§ **TASK TO CARRY OUT**: Give back, word for word, only the lines from the opening of the records through the one with "[0:00.00-0:13.10]". Pictures stay out.

Collected data entries
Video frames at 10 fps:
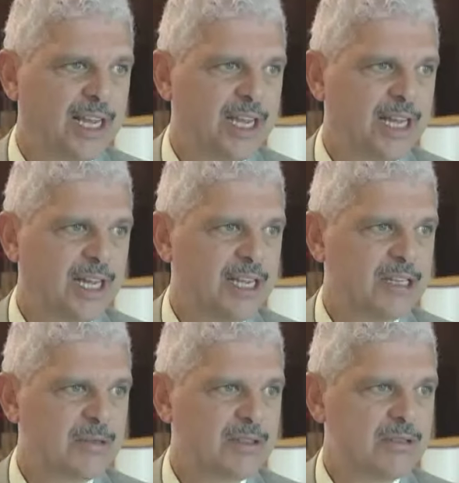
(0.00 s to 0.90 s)
Uh,
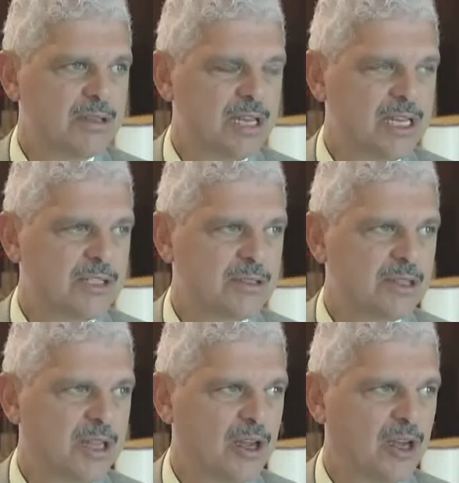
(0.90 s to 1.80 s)
it's
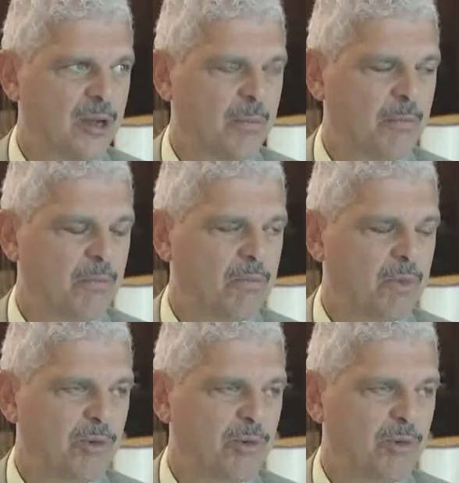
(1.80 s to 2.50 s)
it's um,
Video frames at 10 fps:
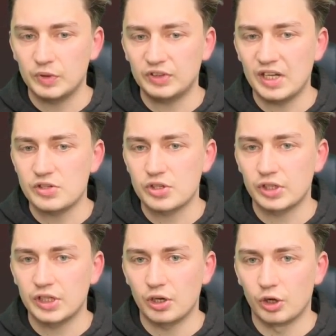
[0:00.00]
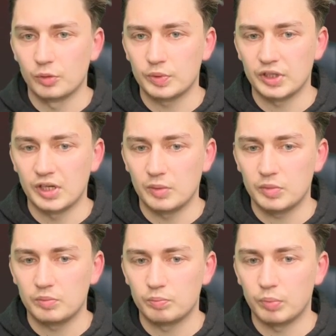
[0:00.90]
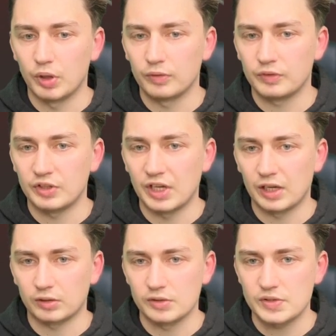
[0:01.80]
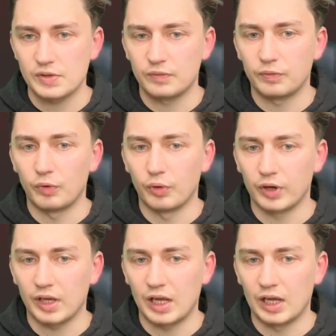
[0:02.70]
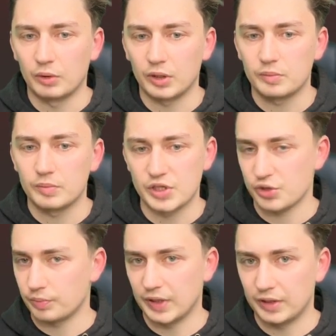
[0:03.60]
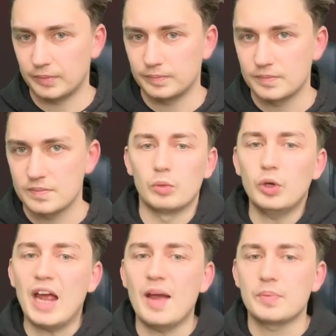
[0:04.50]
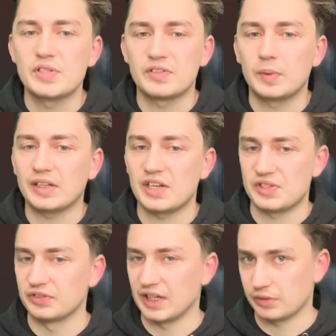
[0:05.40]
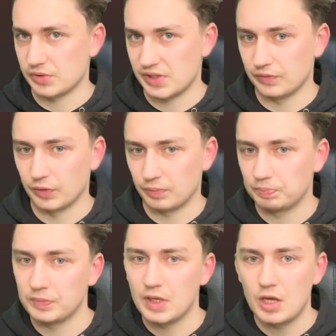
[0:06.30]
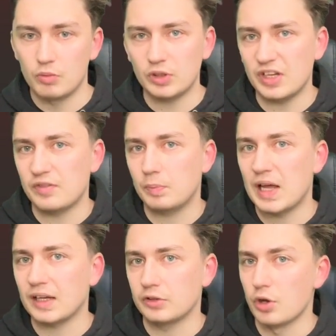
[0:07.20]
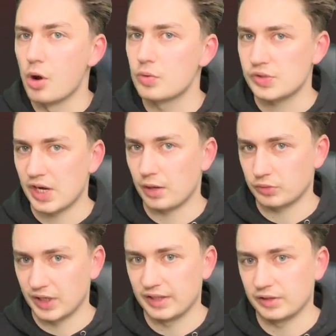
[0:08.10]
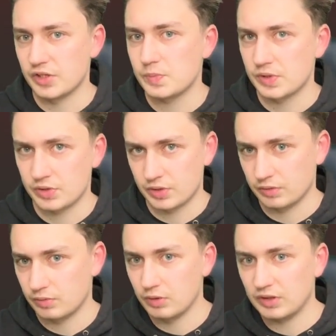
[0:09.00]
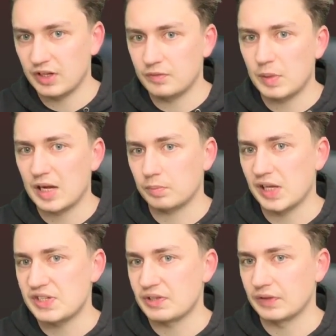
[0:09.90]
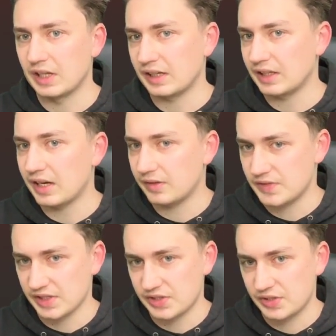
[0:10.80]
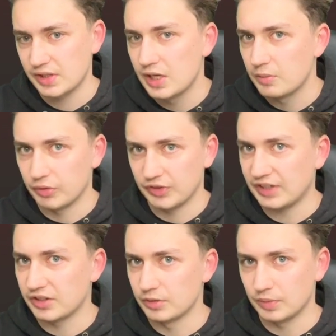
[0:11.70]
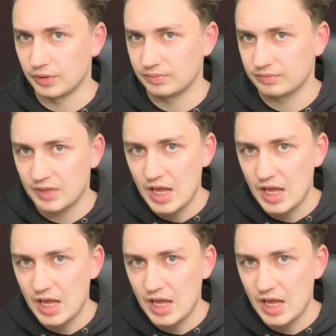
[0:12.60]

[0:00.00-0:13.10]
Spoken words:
potentially opening up both of the diagonals for our bishop pair. Well, what happens if black doesn't take on c4? What if black knows how to handle this position? What if black plays something like knight f6, protecting the pawn?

§ **RESPONSE**:
Video frames at 10 fps:
(0.00 s to 0.90 s)
Uh,
(0.90 s to 1.80 s)
it's
(1.80 s to 2.50 s)
it's um,
Video frames at 10 fps:
[0:00.00]
[0:00.90]
[0:01.80]
[0:02.70]
[0:03.60]
[0:04.50]
[0:05.40]
[0:06.30]
[0:07.20]
[0:08.10]
[0:09.00]
[0:09.90]
[0:10.80]
[0:11.70]
[0:12.60]

[0:00.00-0:13.10]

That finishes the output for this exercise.